--- DIRECTIONS FOR THIS TASK ---
Each entry is to be retyped exactly as it appears. Leave the images out.

[Dataset entries]
....

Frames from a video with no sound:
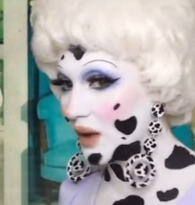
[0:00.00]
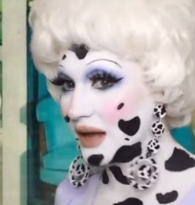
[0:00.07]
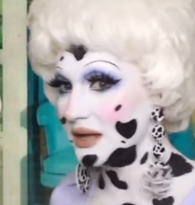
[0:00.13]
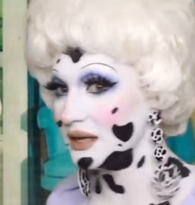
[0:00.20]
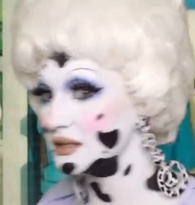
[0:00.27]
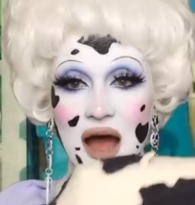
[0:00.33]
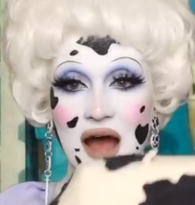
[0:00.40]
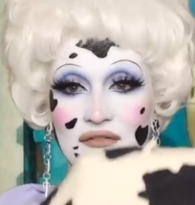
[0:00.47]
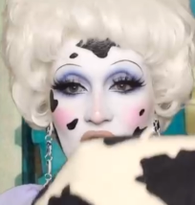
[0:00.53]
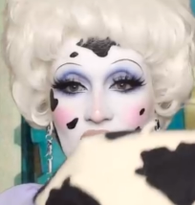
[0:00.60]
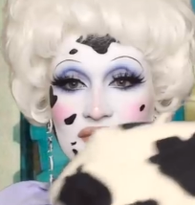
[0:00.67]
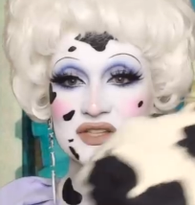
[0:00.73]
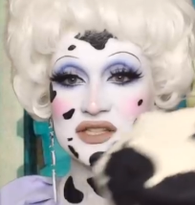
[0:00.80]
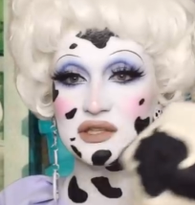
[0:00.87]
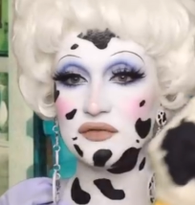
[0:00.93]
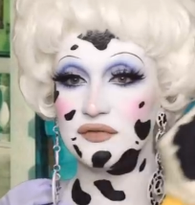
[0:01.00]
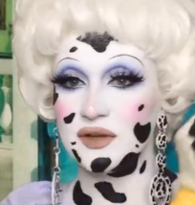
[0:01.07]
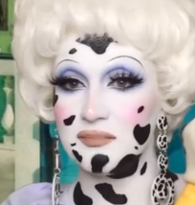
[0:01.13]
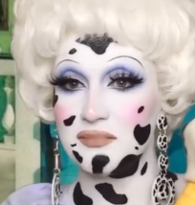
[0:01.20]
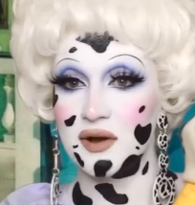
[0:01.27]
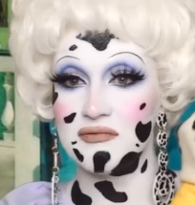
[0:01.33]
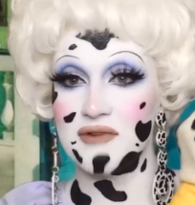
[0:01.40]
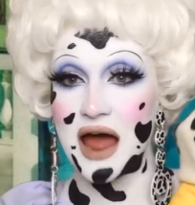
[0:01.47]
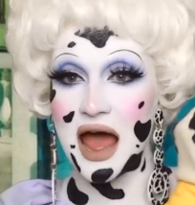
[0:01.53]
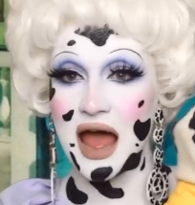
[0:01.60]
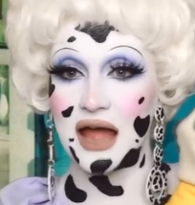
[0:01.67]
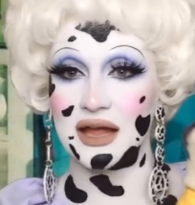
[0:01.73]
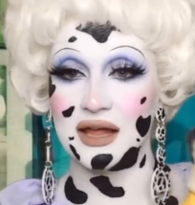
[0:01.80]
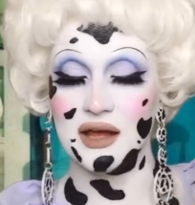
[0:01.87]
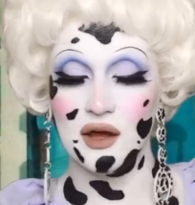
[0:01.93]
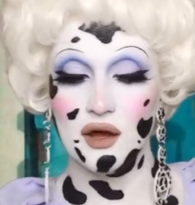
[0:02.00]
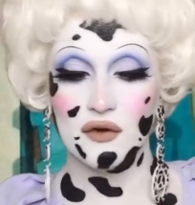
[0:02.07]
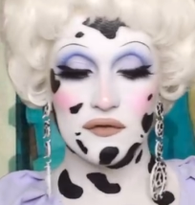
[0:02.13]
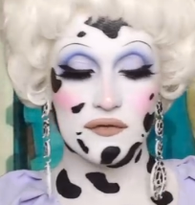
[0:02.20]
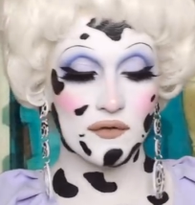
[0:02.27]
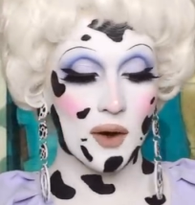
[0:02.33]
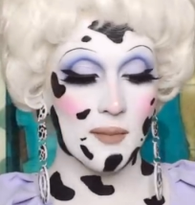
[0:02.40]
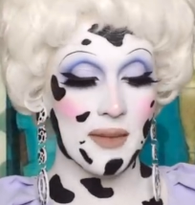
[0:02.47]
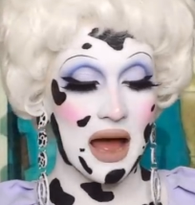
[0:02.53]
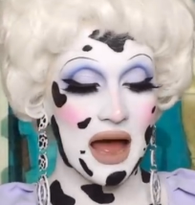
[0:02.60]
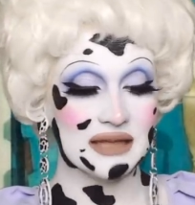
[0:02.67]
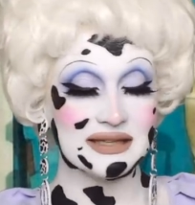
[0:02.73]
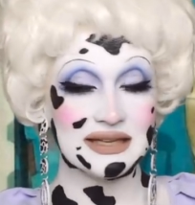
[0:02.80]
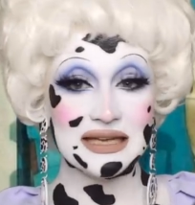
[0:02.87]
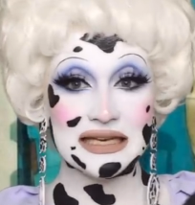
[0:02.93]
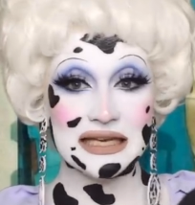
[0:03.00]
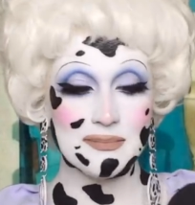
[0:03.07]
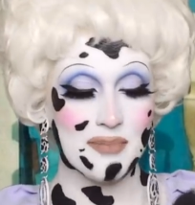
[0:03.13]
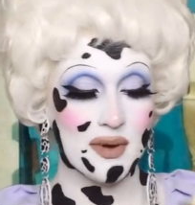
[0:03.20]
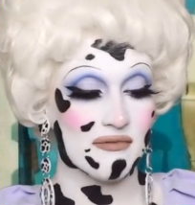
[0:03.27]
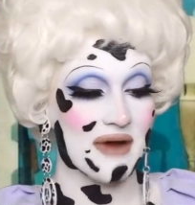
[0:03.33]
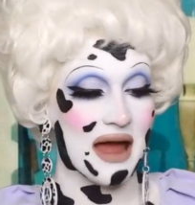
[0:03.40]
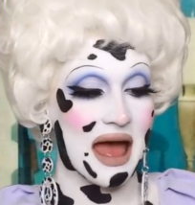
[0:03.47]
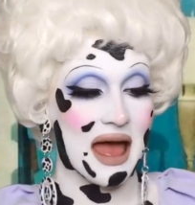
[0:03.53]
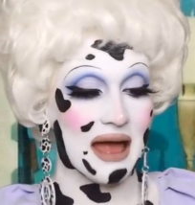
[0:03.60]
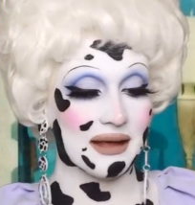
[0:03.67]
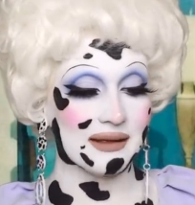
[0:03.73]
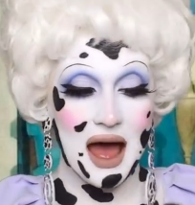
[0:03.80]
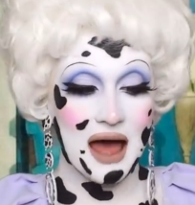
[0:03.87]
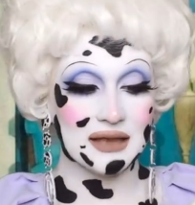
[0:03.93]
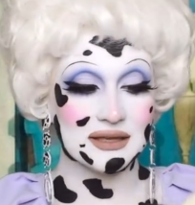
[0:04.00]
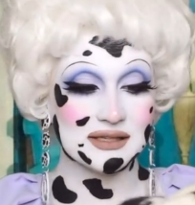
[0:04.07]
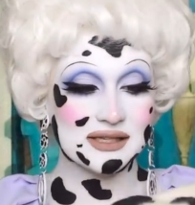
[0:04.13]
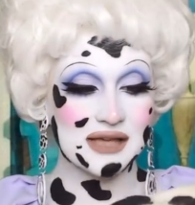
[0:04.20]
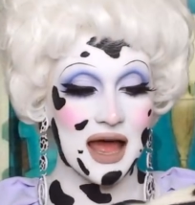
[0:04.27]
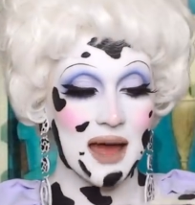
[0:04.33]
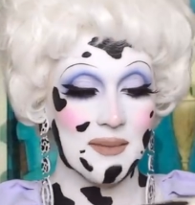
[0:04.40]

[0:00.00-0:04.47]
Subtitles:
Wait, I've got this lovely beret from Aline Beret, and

....

--- ANSWER SECTION ---
Frames from a video with no sound:
[0:00.00]
[0:00.07]
[0:00.13]
[0:00.20]
[0:00.27]
[0:00.33]
[0:00.40]
[0:00.47]
[0:00.53]
[0:00.60]
[0:00.67]
[0:00.73]
[0:00.80]
[0:00.87]
[0:00.93]
[0:01.00]
[0:01.07]
[0:01.13]
[0:01.20]
[0:01.27]
[0:01.33]
[0:01.40]
[0:01.47]
[0:01.53]
[0:01.60]
[0:01.67]
[0:01.73]
[0:01.80]
[0:01.87]
[0:01.93]
[0:02.00]
[0:02.07]
[0:02.13]
[0:02.20]
[0:02.27]
[0:02.33]
[0:02.40]
[0:02.47]
[0:02.53]
[0:02.60]
[0:02.67]
[0:02.73]
[0:02.80]
[0:02.87]
[0:02.93]
[0:03.00]
[0:03.07]
[0:03.13]
[0:03.20]
[0:03.27]
[0:03.33]
[0:03.40]
[0:03.47]
[0:03.53]
[0:03.60]
[0:03.67]
[0:03.73]
[0:03.80]
[0:03.87]
[0:03.93]
[0:04.00]
[0:04.07]
[0:04.13]
[0:04.20]
[0:04.27]
[0:04.33]
[0:04.40]

[0:00.00-0:04.47]
Subtitles:
Wait, I've got this lovely beret from Aline Beret, and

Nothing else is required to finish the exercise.